▶ _What to produce_: Transcribe each record word for word. Skip the images.

(Working data)

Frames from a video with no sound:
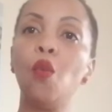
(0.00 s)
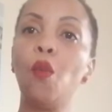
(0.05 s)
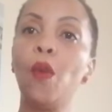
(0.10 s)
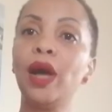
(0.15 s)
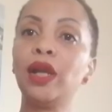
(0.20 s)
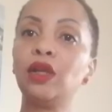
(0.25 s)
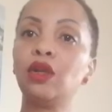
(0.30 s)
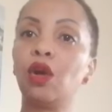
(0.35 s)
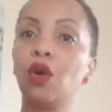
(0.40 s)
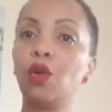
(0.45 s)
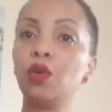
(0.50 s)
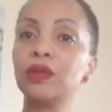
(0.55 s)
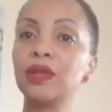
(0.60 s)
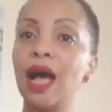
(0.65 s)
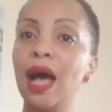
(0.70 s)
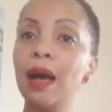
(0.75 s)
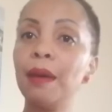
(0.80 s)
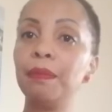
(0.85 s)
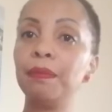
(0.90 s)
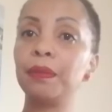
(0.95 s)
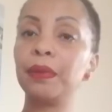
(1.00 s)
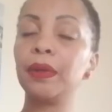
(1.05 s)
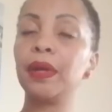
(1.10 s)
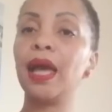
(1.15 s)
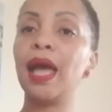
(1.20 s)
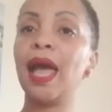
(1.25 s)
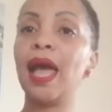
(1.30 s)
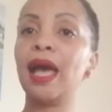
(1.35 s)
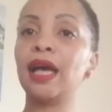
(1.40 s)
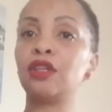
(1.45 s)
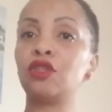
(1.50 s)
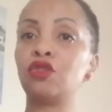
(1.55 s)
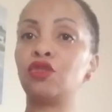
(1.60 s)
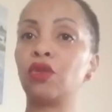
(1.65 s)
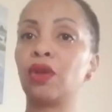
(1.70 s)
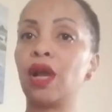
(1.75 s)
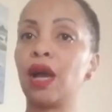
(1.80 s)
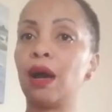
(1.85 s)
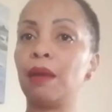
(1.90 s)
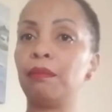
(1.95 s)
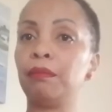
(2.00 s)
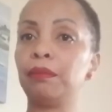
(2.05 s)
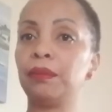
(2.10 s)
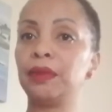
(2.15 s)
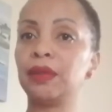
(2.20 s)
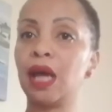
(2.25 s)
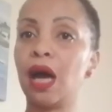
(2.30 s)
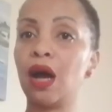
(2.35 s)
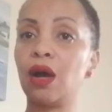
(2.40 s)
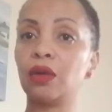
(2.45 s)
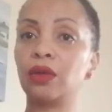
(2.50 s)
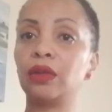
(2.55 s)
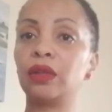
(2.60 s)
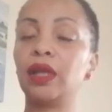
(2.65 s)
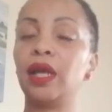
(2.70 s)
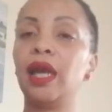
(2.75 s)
What goes up has to come down.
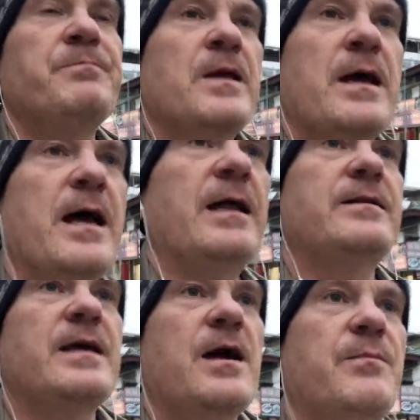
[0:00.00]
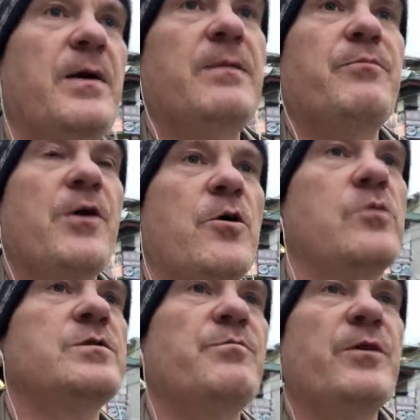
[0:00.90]
and the iPad
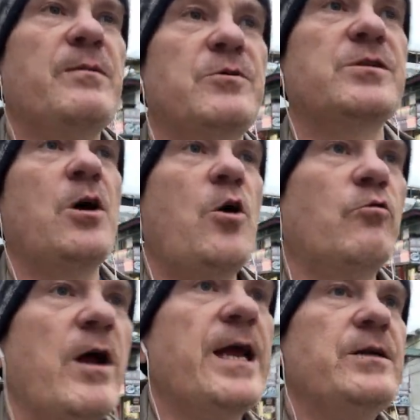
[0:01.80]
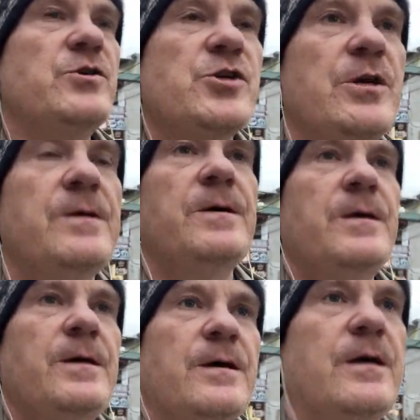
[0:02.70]
Pros and pretty much the whole range.
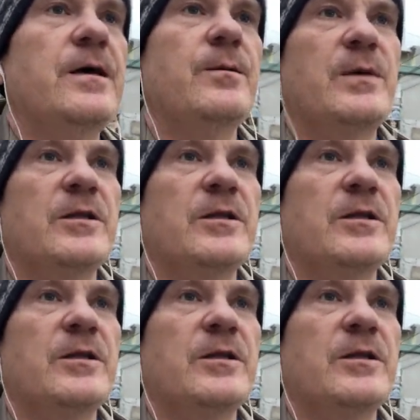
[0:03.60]
I'd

(End Working data)

▶ _Response_:
Frames from a video with no sound:
(0.00 s)
(0.05 s)
(0.10 s)
(0.15 s)
(0.20 s)
(0.25 s)
(0.30 s)
(0.35 s)
(0.40 s)
(0.45 s)
(0.50 s)
(0.55 s)
(0.60 s)
(0.65 s)
(0.70 s)
(0.75 s)
(0.80 s)
(0.85 s)
(0.90 s)
(0.95 s)
(1.00 s)
(1.05 s)
(1.10 s)
(1.15 s)
(1.20 s)
(1.25 s)
(1.30 s)
(1.35 s)
(1.40 s)
(1.45 s)
(1.50 s)
(1.55 s)
(1.60 s)
(1.65 s)
(1.70 s)
(1.75 s)
(1.80 s)
(1.85 s)
(1.90 s)
(1.95 s)
(2.00 s)
(2.05 s)
(2.10 s)
(2.15 s)
(2.20 s)
(2.25 s)
(2.30 s)
(2.35 s)
(2.40 s)
(2.45 s)
(2.50 s)
(2.55 s)
(2.60 s)
(2.65 s)
(2.70 s)
(2.75 s)
What goes up has to come down.
[0:00.00]
[0:00.90]
and the iPad
[0:01.80]
[0:02.70]
Pros and pretty much the whole range.
[0:03.60]
I'd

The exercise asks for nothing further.